Books: Schroder

So I was reading People, and they really liked this book, gave it a great review. But when I read the description, it sounded to me like the author just took the Clark Rockefeller story and fictionalized it. You know, changed the names and "made it her own."

From what I read, Schroder is about a guy who lives under an assumed name and kidnaps his daughter after his wife gets custody. "Schroder" is the guy's real name; he's German. Well, "Clark Rockefeller" was really Christian Gerhartsreiter, also German. His true identity came out after he kidnapped his daughter because his wife had custody. So . . . Same story, right? More or less?

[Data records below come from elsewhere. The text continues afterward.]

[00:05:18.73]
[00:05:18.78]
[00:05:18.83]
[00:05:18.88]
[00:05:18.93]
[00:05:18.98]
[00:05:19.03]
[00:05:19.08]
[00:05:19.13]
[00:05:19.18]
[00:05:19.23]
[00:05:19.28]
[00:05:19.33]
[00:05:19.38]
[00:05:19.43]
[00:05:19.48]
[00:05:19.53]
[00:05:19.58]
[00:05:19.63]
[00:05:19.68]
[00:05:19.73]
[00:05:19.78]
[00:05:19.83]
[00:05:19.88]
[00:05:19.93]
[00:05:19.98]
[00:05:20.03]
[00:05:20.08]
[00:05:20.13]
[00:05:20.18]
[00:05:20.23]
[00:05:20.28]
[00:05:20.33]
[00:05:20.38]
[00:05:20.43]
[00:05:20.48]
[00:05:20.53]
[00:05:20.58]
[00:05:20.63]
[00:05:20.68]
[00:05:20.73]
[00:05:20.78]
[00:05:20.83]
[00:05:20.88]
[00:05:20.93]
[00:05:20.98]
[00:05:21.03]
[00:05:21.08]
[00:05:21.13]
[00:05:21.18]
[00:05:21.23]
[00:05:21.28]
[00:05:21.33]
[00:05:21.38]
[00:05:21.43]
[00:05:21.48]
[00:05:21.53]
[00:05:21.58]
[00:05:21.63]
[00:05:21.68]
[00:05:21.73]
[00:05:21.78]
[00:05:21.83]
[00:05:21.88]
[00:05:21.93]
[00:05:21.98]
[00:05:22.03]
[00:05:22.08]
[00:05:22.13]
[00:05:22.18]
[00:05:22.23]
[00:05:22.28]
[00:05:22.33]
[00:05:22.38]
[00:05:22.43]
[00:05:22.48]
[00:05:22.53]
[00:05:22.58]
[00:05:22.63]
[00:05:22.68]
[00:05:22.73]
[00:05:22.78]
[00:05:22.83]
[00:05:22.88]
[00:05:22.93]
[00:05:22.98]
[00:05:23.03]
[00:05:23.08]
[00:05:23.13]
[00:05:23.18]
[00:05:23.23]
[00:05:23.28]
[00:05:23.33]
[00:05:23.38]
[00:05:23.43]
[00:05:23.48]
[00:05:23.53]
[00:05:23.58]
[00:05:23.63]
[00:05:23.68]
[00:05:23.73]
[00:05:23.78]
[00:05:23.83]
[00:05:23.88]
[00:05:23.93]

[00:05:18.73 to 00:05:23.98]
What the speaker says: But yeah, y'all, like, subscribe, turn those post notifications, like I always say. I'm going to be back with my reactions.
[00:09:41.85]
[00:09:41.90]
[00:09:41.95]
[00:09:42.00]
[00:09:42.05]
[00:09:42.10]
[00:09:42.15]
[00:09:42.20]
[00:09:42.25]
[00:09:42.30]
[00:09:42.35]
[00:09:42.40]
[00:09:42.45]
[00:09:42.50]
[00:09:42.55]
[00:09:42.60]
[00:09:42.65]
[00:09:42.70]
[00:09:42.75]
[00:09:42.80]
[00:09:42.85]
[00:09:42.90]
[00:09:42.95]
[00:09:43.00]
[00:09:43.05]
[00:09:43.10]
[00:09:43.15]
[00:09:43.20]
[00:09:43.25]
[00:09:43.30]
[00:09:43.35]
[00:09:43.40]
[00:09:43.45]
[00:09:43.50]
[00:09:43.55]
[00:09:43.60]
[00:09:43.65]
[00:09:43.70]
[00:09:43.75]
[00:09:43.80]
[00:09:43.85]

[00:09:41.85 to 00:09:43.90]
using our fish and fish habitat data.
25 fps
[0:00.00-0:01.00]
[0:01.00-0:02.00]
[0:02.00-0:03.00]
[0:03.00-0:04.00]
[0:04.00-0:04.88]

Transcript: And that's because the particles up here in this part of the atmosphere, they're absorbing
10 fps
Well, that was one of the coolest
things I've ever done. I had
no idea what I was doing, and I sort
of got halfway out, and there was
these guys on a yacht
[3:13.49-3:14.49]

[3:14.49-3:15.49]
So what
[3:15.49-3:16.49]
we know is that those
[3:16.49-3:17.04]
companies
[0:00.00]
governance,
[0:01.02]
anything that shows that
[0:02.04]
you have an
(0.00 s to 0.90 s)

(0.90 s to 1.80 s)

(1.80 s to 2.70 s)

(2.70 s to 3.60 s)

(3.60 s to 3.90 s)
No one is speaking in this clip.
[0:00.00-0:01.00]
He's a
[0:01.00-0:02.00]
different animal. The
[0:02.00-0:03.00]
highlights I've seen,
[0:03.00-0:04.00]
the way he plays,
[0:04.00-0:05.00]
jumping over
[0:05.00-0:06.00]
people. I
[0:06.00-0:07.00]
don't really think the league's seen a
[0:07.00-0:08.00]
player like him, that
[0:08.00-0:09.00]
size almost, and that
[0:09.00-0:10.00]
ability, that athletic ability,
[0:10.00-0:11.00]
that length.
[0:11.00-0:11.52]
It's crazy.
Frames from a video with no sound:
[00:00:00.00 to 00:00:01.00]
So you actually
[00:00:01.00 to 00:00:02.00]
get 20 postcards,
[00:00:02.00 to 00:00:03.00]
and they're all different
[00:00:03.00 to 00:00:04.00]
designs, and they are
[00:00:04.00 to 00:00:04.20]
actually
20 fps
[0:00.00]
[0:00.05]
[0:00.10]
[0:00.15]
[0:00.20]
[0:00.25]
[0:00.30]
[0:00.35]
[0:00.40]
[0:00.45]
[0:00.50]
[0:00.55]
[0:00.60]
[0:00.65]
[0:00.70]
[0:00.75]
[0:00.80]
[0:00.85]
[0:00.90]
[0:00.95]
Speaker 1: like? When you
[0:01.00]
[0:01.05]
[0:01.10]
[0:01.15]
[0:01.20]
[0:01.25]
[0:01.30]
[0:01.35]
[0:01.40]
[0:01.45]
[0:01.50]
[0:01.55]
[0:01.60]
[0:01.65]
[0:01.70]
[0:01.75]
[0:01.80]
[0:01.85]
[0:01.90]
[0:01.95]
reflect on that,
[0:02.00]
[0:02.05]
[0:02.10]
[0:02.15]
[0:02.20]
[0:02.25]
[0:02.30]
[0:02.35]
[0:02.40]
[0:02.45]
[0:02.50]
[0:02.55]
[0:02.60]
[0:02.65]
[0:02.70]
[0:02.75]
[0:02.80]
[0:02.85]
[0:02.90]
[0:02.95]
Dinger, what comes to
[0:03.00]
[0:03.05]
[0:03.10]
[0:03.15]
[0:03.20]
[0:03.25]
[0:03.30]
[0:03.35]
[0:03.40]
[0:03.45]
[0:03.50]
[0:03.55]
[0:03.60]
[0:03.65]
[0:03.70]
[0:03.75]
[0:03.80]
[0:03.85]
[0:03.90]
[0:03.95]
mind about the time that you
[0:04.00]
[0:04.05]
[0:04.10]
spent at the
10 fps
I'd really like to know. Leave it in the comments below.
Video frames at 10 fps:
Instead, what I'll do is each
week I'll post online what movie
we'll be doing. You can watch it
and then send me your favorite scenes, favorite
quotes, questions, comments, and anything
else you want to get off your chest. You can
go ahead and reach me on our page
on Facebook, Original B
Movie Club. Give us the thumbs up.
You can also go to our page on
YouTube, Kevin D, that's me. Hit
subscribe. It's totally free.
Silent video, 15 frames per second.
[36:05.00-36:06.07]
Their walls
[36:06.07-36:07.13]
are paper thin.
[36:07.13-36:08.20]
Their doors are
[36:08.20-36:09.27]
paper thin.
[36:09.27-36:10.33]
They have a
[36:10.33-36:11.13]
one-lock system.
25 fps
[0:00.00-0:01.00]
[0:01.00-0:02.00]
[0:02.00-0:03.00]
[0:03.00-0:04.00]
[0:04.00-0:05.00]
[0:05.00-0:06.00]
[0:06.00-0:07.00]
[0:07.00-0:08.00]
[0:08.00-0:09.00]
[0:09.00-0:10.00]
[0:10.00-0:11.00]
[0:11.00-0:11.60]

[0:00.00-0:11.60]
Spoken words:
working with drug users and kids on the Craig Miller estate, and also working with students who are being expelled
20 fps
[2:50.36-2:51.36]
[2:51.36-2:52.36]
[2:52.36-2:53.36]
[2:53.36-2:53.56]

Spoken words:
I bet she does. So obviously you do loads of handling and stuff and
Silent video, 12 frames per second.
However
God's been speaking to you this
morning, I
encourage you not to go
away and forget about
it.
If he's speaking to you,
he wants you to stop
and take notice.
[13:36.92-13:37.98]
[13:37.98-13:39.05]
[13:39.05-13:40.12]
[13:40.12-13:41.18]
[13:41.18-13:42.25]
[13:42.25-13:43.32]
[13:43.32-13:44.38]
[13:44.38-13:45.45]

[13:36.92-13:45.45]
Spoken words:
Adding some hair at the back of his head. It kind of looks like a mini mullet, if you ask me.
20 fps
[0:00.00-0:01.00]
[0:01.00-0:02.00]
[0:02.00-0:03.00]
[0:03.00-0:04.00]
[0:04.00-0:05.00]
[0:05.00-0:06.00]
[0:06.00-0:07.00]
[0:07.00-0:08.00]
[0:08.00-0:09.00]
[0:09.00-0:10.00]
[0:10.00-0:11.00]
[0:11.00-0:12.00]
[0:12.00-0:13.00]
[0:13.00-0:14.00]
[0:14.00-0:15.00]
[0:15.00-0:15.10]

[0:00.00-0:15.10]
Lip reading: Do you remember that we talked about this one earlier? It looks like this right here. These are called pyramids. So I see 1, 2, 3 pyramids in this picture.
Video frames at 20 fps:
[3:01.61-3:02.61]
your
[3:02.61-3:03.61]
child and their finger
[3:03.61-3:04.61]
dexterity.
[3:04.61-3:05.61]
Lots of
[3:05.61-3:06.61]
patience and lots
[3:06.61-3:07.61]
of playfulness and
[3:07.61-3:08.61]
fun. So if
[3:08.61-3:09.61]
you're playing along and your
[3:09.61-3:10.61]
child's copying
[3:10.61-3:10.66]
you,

I'm not undercutting the author for using a sensational headline as a jumping off point. Television series do it all the time, especially the police procedurals. I was just surprised the review that so loved this book didn't bother to acknowledge the obvious parallels and likely source material. I'm sure the author is really good at putting words together or whatever (I haven't read the book, it comes out on Tuesday), but the plot isn't original to her. That's all I'm saying.

And there's nothing wrong with that, either. I write Sherlock Holmes stories, and the main characters there are certainly not original to me. But credit where it's due and all.

I might be interested in reading Schroder. Or I might just as easily go read a true account of the Clark Rockefeller/Christian Gerhartsreiter case. I suppose it would depend on whether I'm in the mood for nonfiction, or simply not-quite-fiction.